Introducing Azure DocumentDB – Microsoft’s fully managed NoSQL document database service

Article
08/21/2014

Today is an extremely exciting day as we release Microsoft Azure DocumentDB, a fully managed, JSON document database service.

DocumentDB was built from ground up in response to the increasing demands of applications being developed here at Microsoft and by Microsoft Azure customers. We heard from customers that they need a database that can keep pace with their rapidly evolving applications – something fast, flexible and scalable. Increasingly NoSQL databases are becoming the tool of choice for many developers but running and managing these databases can be costly, especially at scale. We also heard that customers wanted more of the capabilities inherent to relational database systems – rich queries and transactional processing are still important. Most data stores offer extreme choices to developers – strong or eventual consistency, schema-free with limited query capabilities or schematized and rich queries capabilities, transactions or scale and so on. The fact is that numerous real world scenarios exist between these extremes and we want to address them.

So we considered what it would take to build a massively scalable, schema-free database with rich query and transaction processing using the most ubiquitous programming language (JavaScript), data model (JSON) and transport protocol (HTTP) – that is DocumentDB.

We decided to build a database engine which makes a deep commitment to the JSON data model and JavaScript language. This singular design choice, in-turn, enabled a set of distinctive capabilities including, the ability to automatically index documents without requiring any schema or secondary indices, the ability to issue SQL based relational and hierarchical queries over heterogeneous JSON values, the ability to integrate database transactions with JavaScript exceptions and the ability to seamlessly operate over JSON documents. As a multi-tenant database service, we have built each component of the stack with robust resource governance to ensure tenant isolation and the elastic scale of throughput and storage. As engineers, we obsess relentlessly on site reliability, high availability, performance, and scale. Finally, we believe that databases should be blazingly fast and yet safe by default.

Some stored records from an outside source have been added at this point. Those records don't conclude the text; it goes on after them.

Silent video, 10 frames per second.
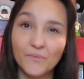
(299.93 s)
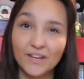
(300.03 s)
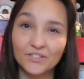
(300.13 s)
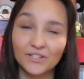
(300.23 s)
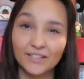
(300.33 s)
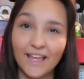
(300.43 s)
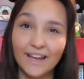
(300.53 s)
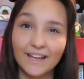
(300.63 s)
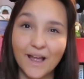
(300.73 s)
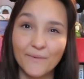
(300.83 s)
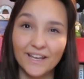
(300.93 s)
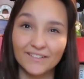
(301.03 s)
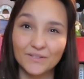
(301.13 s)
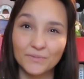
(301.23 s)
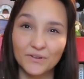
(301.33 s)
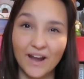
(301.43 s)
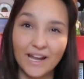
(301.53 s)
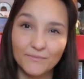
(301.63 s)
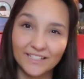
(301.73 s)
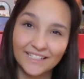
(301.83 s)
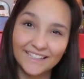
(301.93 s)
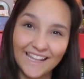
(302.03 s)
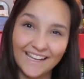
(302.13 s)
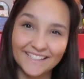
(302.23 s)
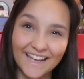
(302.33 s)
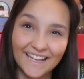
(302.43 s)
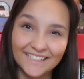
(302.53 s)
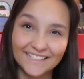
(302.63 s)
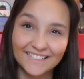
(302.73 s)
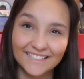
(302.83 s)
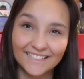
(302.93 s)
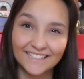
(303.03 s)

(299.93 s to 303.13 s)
make sure to like, comment, and subscribe. Thanks, guys.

Meeting the promise of schema-free

We wanted DocumentDB to support SQL queries over arbitrary documents without forcing the developer to create explicit schema or secondary indices or views. We wanted to give developers the freedom to rapidly iterate on application schema while preserving the ability to execute ad hoc queries. We also felt that queries should yield consistent results even when write rates are high.

Through the deep commitment to the JSON data model, DocumentDB is able to efficiently index, query and process heterogeneous documents. We designed the DocumentDB SQL language to be based on the JavaScript type system, expression semantics and ability to invoke JavaScript UDFs. DocumentDB’s query grammar adds document semantics, hierarchical and relational projections through a familiar SQL dialect for developers. This creates an efficient and natural way for you to query over JSON documents. The .NET SDK also includes a LINQ provider and we are considering native JavaScript mapping to our SQL query language.

We have designed the storage and indexing subsystem to serve consistent queries in the face of sustained high volumes of writes. This is accomplished using novel log structured storage techniques for index maintenance and indexing algorithms which fully exploit the SSDs. By default, all document properties are indexed and can be queried through the DocumentDB SQL query language.

More on DocumentDB SQL Query

Crowning JavaScript as a modern day T-SQL

For years developers have been able to rely on RDBMS systems for complex, transactional processing of data. As developers adopt NoSQL systems for the simplicity, speed and scale; they are often required to give up the transactional processing capabilities offered by traditional database systems. Database support for transactions provides a performant and robust programming model for dealing with concurrent changes. This can result in faster apps that are easy to maintain. We feel that support for application code execution within the database is important. But we don’t want to invent another procedural language. We want a broad set of developers to be able to write code that runs within the database, we also want the mapping from the procedural language to JSON be a seamless and natural as possible. So we chose JavaScript as the de facto language of DocumentDB – supported on all platforms, easy to understand with intrinsic support for JSON.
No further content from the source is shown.